There’s a lot of hype at the moment about Big Data, and how it will revolutionize the Enterprise. As a result a lot of software vendors have jumped onto the Big Data bandwagon, re-positioning their products as Big Data to secure a place in the $6.3billion global market, expected to grow to $23.8billion by 2016. The reason for this hype is the technology to analyze and process large data sets is finally becoming commoditised through Open-Source platforms like Hadoop, and Cloud services like Amazon Web Services, that allow customers to quickly and cheaply spin up 100’s or 1000’s of virtual servers to process large data sets.
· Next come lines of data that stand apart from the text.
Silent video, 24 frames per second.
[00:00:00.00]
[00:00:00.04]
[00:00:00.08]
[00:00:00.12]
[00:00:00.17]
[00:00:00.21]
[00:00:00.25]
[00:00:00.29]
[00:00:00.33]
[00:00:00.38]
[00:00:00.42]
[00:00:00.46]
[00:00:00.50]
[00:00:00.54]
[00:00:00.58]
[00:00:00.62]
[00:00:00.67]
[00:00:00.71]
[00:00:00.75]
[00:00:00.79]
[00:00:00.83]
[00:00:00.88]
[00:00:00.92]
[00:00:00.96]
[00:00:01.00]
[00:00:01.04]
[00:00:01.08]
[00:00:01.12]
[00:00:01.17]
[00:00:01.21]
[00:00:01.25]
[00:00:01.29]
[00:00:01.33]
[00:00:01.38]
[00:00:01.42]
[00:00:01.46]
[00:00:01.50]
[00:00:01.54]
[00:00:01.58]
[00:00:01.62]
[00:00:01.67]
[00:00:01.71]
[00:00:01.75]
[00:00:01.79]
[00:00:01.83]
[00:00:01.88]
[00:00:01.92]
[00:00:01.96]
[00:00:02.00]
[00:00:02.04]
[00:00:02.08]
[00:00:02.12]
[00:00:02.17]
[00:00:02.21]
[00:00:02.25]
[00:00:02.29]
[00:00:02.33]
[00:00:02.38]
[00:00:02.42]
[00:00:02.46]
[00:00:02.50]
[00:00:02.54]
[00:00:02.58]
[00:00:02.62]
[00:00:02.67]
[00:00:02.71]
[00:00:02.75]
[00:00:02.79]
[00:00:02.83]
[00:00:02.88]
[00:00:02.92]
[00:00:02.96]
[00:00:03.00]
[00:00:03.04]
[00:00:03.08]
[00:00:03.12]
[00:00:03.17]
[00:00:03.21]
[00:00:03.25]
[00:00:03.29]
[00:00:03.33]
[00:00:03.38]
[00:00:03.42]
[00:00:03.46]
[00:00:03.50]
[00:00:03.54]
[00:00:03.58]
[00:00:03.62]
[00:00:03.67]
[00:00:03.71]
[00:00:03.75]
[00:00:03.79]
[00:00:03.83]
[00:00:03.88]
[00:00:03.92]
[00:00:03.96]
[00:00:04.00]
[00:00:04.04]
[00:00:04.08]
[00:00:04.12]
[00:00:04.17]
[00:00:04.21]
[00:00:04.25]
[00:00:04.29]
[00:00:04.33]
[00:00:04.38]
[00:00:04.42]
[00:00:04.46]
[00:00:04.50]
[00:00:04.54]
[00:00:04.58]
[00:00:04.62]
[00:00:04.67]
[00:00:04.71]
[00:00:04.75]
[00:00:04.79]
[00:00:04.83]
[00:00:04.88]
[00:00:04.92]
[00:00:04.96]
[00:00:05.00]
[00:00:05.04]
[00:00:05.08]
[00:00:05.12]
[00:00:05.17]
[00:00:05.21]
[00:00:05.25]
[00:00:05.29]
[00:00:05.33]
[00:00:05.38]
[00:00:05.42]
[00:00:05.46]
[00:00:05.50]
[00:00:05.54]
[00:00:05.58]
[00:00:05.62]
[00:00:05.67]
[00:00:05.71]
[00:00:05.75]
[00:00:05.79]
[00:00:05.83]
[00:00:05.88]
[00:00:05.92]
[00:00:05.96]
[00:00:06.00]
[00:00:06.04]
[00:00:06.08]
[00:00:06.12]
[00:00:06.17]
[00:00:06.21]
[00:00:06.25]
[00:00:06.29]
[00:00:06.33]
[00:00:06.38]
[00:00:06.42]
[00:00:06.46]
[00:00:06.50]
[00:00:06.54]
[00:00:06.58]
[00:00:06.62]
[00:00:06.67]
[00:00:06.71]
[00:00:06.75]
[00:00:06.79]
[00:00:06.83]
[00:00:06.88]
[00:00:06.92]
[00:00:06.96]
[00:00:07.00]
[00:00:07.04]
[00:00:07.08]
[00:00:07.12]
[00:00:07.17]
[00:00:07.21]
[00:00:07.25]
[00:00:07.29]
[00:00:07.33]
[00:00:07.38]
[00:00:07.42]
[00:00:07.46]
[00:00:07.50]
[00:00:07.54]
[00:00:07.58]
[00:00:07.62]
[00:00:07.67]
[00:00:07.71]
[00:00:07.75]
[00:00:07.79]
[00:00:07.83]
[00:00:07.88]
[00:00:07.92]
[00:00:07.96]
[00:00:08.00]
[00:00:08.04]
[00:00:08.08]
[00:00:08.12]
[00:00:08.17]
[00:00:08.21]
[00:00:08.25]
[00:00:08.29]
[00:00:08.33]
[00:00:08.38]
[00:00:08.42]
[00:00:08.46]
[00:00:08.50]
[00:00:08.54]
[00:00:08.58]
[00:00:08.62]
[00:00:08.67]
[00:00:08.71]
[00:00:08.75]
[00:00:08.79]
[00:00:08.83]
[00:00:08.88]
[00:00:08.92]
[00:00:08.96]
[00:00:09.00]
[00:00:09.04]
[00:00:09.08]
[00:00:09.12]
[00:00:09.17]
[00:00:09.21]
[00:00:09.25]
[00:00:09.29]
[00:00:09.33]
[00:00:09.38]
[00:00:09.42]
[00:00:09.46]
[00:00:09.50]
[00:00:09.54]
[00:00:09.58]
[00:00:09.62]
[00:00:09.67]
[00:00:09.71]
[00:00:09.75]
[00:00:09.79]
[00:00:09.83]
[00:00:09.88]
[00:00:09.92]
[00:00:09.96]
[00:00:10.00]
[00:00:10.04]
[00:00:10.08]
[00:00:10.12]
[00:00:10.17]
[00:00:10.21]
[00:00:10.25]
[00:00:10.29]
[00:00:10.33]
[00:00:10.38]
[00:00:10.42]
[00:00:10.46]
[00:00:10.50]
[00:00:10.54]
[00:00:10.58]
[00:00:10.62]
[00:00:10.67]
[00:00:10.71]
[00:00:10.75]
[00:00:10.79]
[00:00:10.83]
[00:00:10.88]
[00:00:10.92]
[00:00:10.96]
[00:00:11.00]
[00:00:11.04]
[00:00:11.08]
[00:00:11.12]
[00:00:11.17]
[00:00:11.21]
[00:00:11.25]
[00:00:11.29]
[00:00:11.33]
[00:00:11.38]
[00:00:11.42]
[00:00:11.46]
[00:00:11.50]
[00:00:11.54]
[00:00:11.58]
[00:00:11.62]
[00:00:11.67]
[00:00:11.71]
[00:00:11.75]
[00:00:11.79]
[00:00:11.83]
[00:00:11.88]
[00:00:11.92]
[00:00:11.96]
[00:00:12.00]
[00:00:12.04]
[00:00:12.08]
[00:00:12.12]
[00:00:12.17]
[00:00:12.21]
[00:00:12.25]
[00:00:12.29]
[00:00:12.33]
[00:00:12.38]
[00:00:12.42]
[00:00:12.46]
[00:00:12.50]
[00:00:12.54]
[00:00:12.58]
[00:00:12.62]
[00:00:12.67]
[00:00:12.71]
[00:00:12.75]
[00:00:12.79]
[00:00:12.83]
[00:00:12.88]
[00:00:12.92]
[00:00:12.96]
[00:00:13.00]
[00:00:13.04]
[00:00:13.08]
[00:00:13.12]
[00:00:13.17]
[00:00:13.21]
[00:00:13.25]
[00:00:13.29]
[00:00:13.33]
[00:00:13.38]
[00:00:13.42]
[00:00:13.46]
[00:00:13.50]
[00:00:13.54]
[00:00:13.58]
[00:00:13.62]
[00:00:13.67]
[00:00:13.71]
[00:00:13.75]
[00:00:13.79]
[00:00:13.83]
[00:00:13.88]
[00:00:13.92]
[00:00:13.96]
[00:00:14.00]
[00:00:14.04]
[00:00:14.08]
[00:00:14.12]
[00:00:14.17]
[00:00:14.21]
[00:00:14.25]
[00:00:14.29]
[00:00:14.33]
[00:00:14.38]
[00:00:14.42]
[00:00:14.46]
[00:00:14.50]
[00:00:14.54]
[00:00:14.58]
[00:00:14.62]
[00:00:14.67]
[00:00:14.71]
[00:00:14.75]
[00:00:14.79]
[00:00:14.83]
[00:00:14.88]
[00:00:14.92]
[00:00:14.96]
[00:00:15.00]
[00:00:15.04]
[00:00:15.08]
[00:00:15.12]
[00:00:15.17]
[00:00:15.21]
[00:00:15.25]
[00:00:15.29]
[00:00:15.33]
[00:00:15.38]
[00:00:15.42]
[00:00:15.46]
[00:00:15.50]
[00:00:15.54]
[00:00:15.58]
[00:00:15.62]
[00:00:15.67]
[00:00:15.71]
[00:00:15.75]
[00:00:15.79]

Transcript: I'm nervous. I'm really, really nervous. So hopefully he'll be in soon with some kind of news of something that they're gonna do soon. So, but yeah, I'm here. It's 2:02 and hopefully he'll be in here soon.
So what is the hype all about? Big Data is a collection of technologies for storing, analyzing and processing large data sets. It is not really related to the size of the data, for example, your organization doesn’t need to have the PetaBytes of data that a Google or Amazon does to benefit from Big Data technologies (and in fact, that is a rather limited view of your data as you’re probably not considering how you could combine your internal data with all the huge public data sets out there that can drive additional value on your data), its actually more of a discipline on how Enterprises can use data to drive better and faster decisions based on their and related external data.
It’s this distinction that confuses a lot of Enterprises (and Vendors) out there, and its impossible to imagine the future of Enterprise without a clear understanding of the Big Data discipline.
The DIKUW Pyramid
The DIKUW Pyramid is based on the DIKW Pyramid, with an additional step for ‘Understanding’. The Pyramid reflects the functional relationships between how data is used to generate information (data with context), which can be analyzed to generate knowledge, which can be used to make informed, actionable, decisions (wisdom). The DIKUW Pyramid adds ‘Understanding’ to the Pyramid, as Daniel Hulme argues that without understanding the correlations made while analyzing the data (knowledge) Humans risk making false correlations that drive the wrong decisions and results.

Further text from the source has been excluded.